Car la France ne tient le coup qu’avec des paysans et des maraîchers qui produisent, des routiers qui livrent de quoi nourrir le pays, des magasiniers qui approvisionnent, des employés et des ouvriers qui travaillent, des caissiers et des caissières qui encaissent des pièces et des billets souillés et contaminés avec le virus, des videurs de poubelles, des comptables discrets, des femmes de ménage, des hommes d’entretien, des infirmières, des aides-soignantes, des fonctionnaires – les petits salaires français …
Les cathédrales de la douleur
Je n’oublie pas non plus ceux qui fabriquent des masques dans leurs cuisines avec des chutes de tissu, qui constituent des paniers de légumes livrés à domicile pour éviter la faillite des paysans, qui offrent des repas aux personnels soignants.

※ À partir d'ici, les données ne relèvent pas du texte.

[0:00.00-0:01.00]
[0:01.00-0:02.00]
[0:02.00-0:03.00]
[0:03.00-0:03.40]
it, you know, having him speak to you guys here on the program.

Pour déplacer ceux qui travaillent, ajoutons aussi les chauffeurs de bus, de métro, de tramway, de train. N’oublions pas la police, la gendarmerie, les pompiers. Et que dire des forçats de l’hôpital : de l’aide-soignante au professeur qui dirige le service en passant par les infirmières et tout le personnel qui permet à ces cathédrales de la douleur de fonctionner nuit et jour pour faire au mieux avec les rogatons consentis par le capital.
L’Etat a failli, on l’a vu ; la grandeur de la nation est dans ce petit peuple, on le voit.
On me dit que Paris est vidé d’une grande partie de sa population ; je sais que des auteurs ont rejoint leur maison de campagne, chez les ploucs, en province, et qu’ils racontent leurs petits malheurs de confinés dans les journaux comme il faut ; j ‘ai vu qu’à l’ île de Ré, les Parisiens ont sorti les grosses coupures pour vider les magasins, acheter les boissons de l’alcoolisme mondain en quantité et faire une razzia sur le papier toilette … Pas beaucoup de décence ordinaire dans tout ça.
Il paraît également que, dans Elle, une certaine Brigitte Trogneux a confié, il y a déjà quinze jours, tout le mal qu’elle avait à vivre son propre confinement ! Il est vrai que vivre dans le palais de l’Elysée avec tous les services attenants, dont les cuisiniers et les sommeliers, la blanchisserie et la garde-robe, les salons de coiffure ou de maquillage, le tout aux frais du contribuable, puis la possibilité de faire une balade dans un parc d’un hectare et demi en plein Paris, tout cela est effectivement pénible …
Je plains ces gens-là dont le quotidien est fait d’indécence ordinaire. Que dis-je : le quotidien ? Leur vie tout entière est indécence ordinaire.
Michel Onfray pour Le Figaro Magazine.